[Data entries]

- - - - -

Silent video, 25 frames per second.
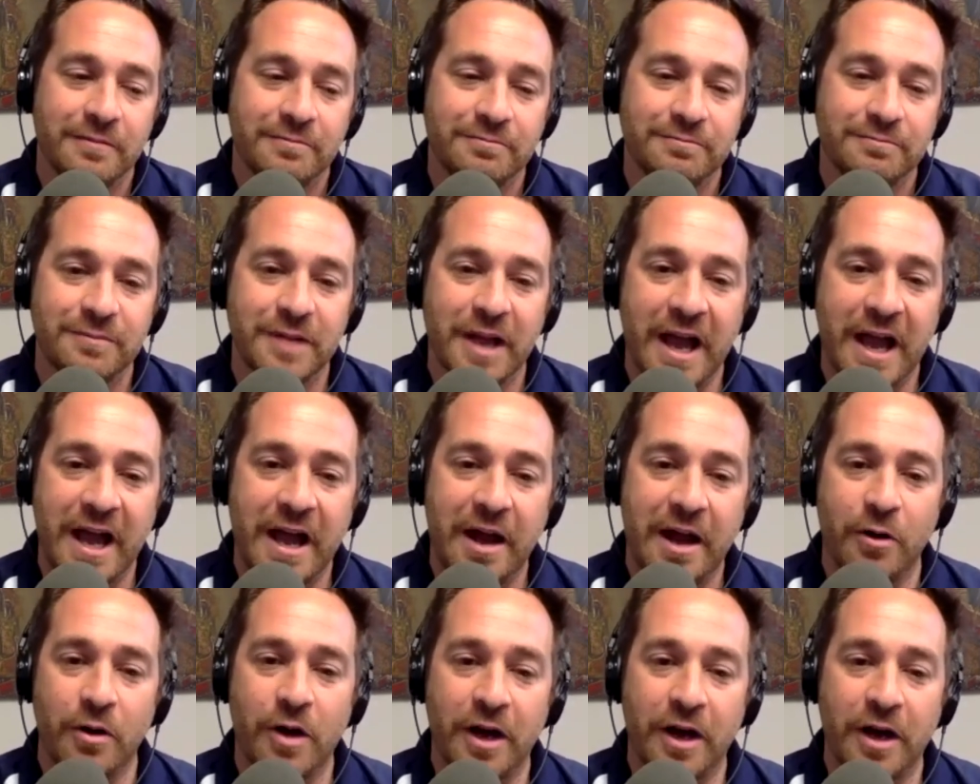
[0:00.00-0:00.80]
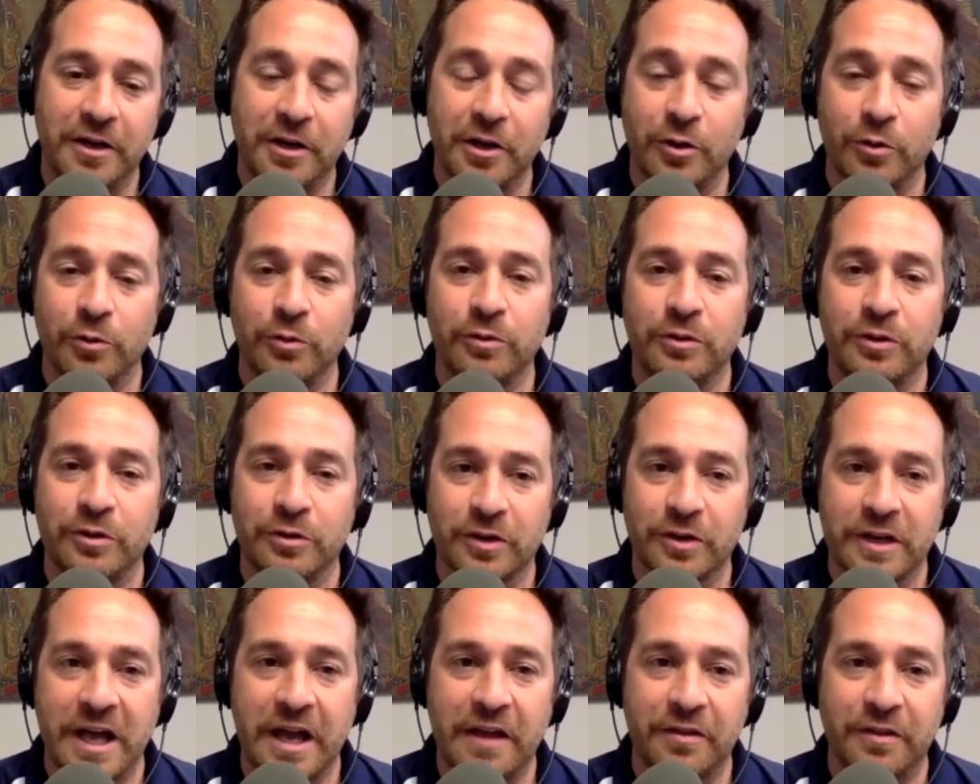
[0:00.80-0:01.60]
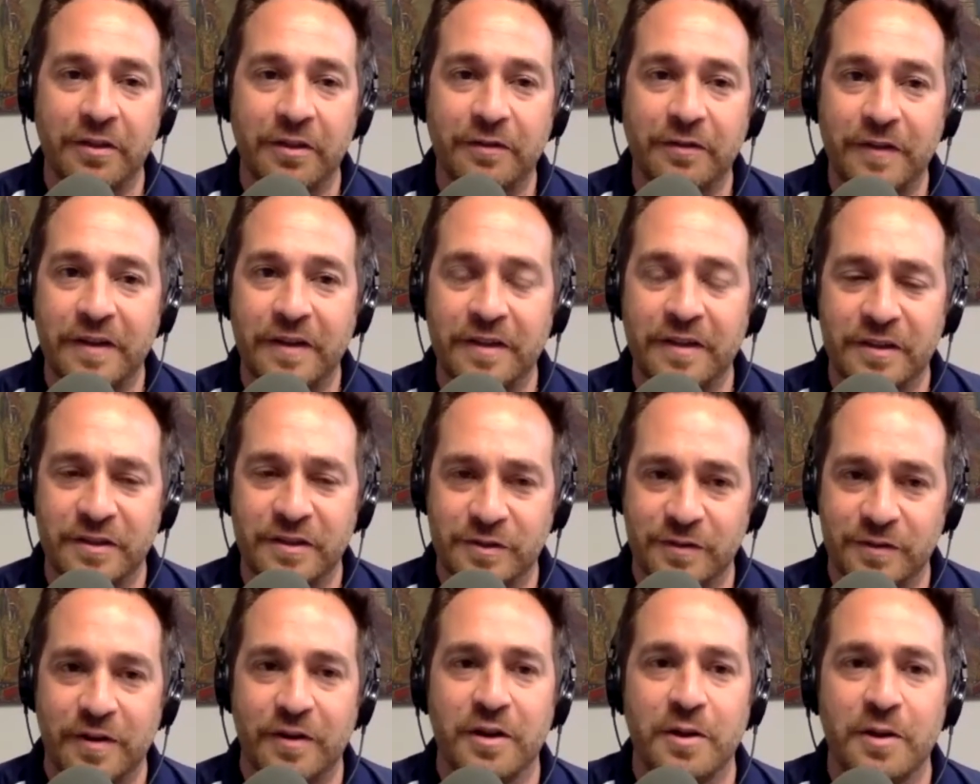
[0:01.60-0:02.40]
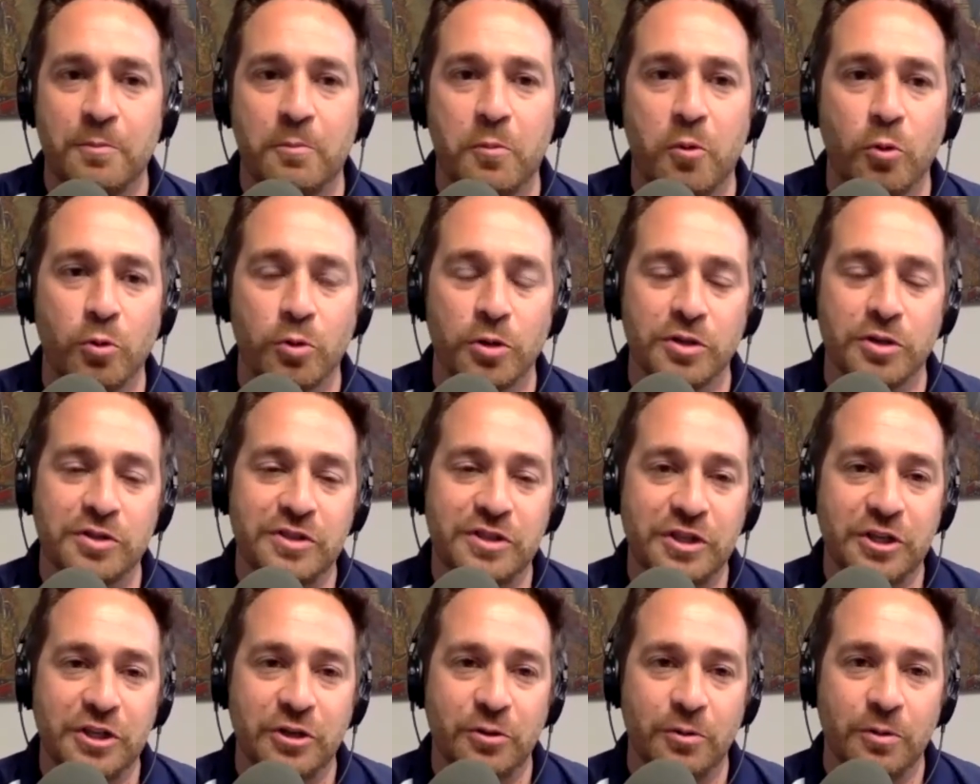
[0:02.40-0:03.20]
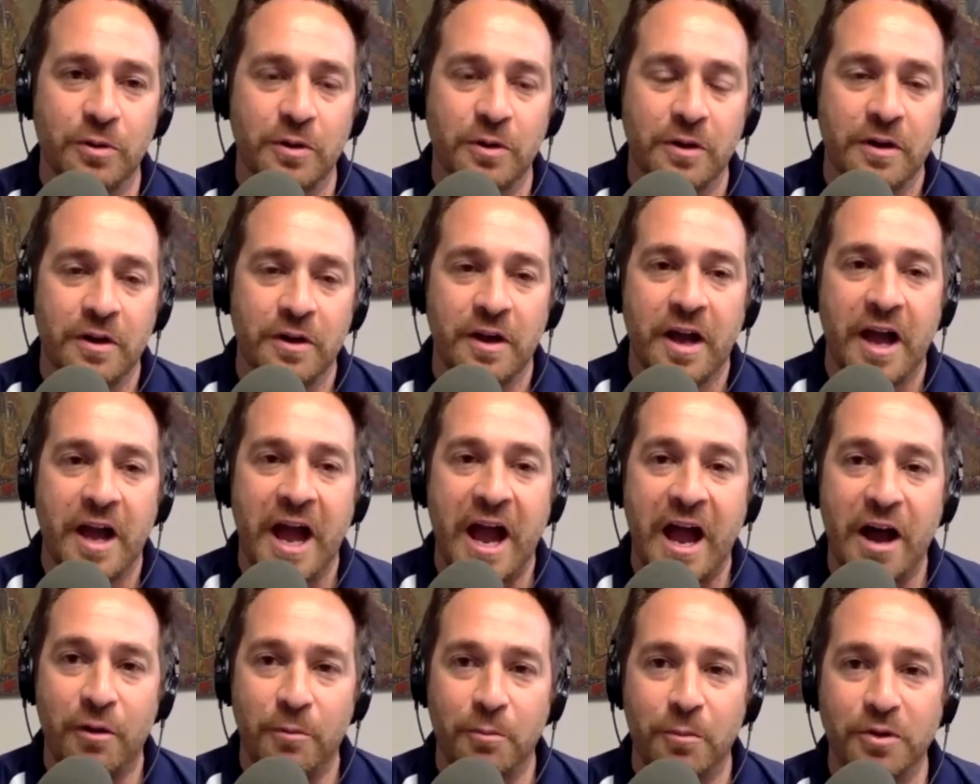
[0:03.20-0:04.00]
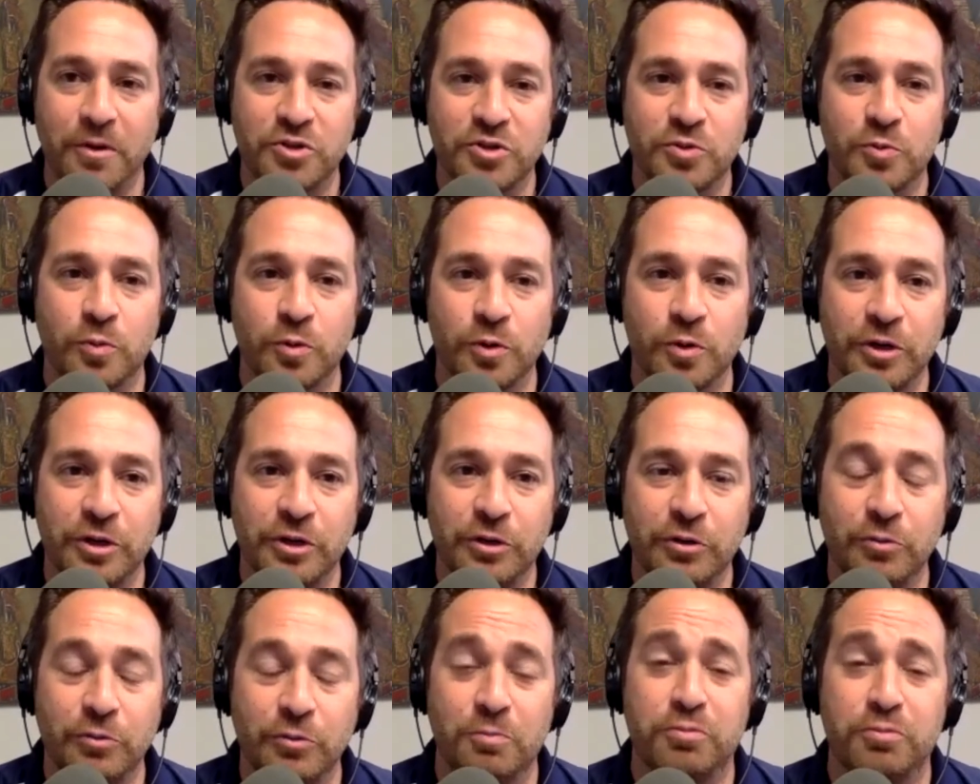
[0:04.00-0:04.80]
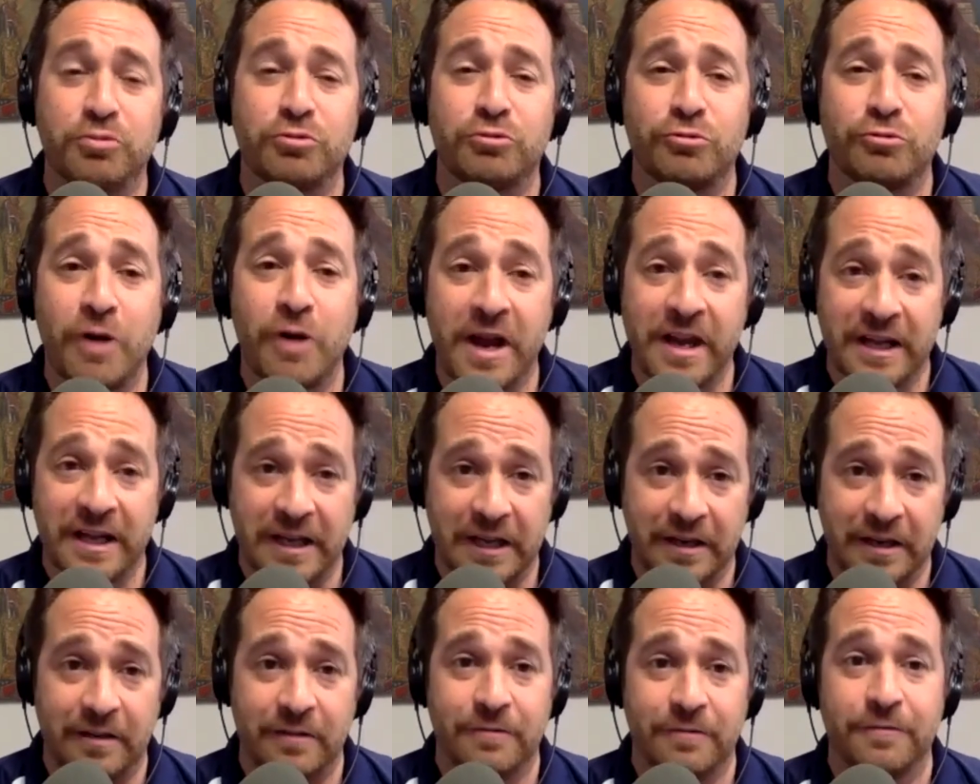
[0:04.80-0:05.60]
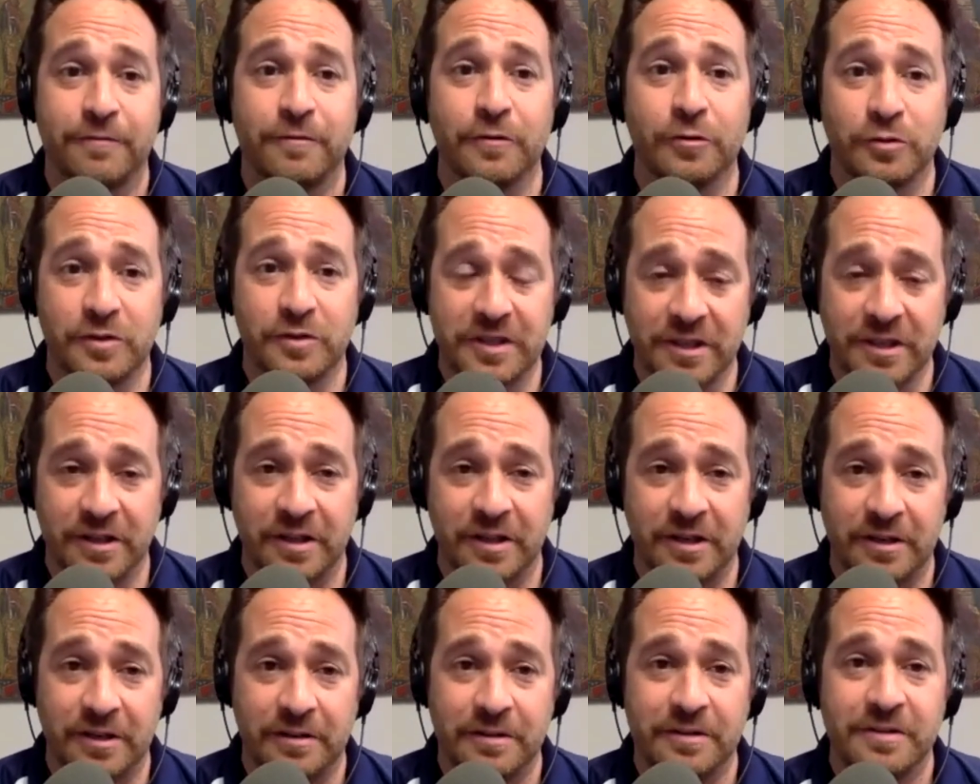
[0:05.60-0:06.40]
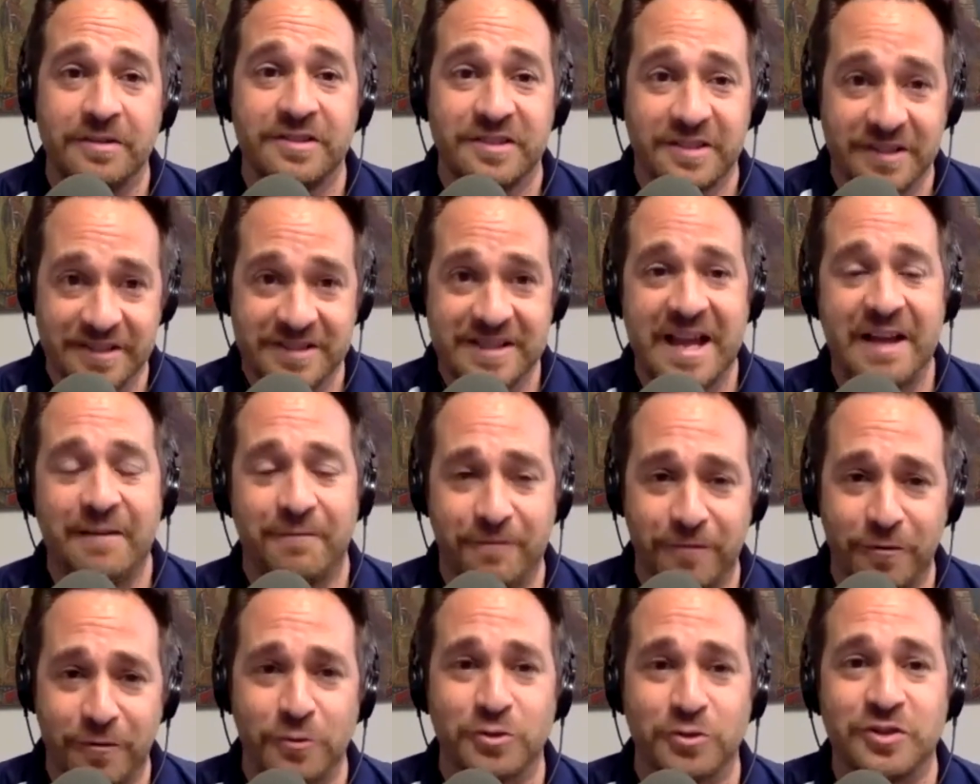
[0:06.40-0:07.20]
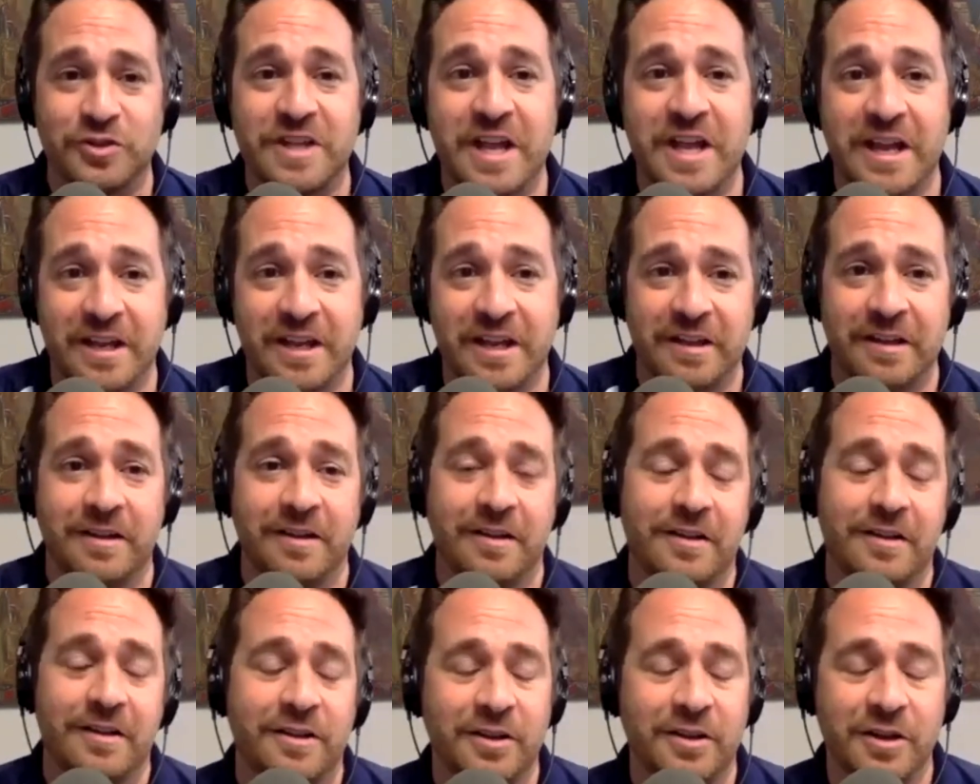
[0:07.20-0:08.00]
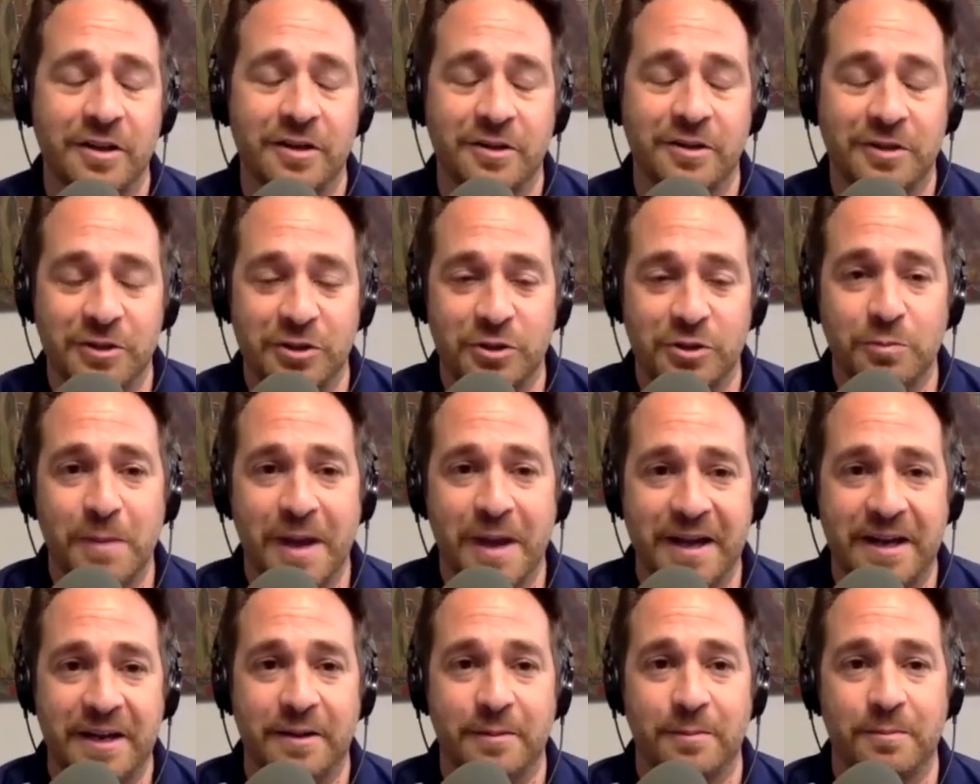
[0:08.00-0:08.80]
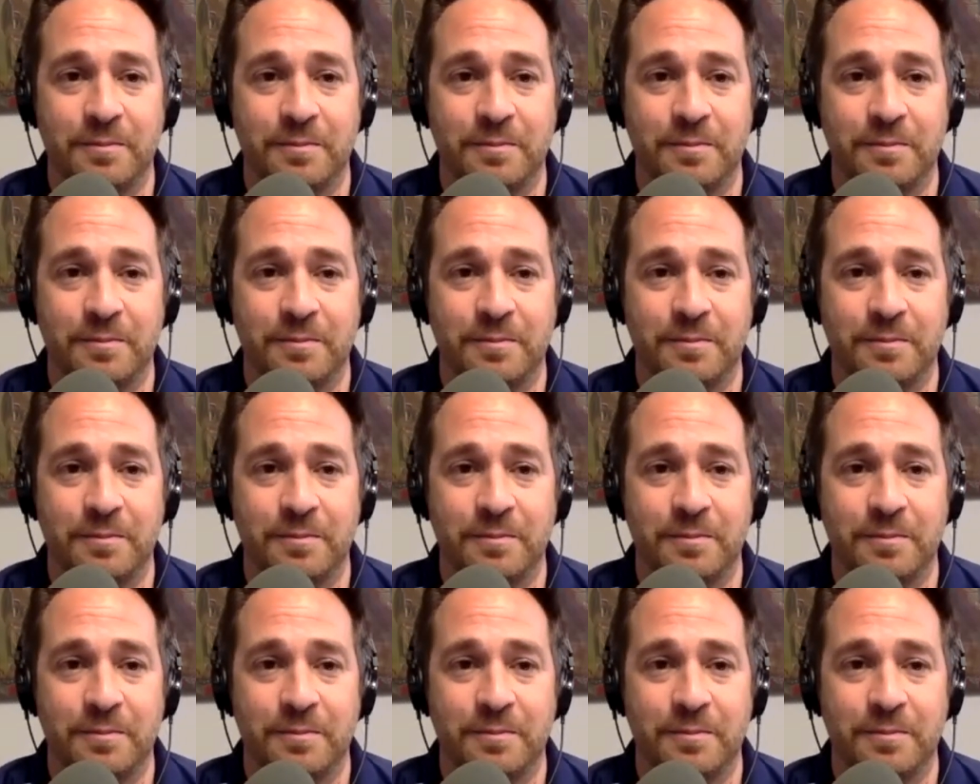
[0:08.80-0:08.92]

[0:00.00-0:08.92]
How I know your Catholic faith is very important to you. How much were you praying for Dillan since that first day you met him?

- - - - -

What the exercise asks: A word-for-word retyping of every record is required, without the pictures.

Response for this exercise:
Silent video, 25 frames per second.
[0:00.00-0:00.80]
[0:00.80-0:01.60]
[0:01.60-0:02.40]
[0:02.40-0:03.20]
[0:03.20-0:04.00]
[0:04.00-0:04.80]
[0:04.80-0:05.60]
[0:05.60-0:06.40]
[0:06.40-0:07.20]
[0:07.20-0:08.00]
[0:08.00-0:08.80]
[0:08.80-0:08.92]

[0:00.00-0:08.92]
How I know your Catholic faith is very important to you. How much were you praying for Dillan since that first day you met him?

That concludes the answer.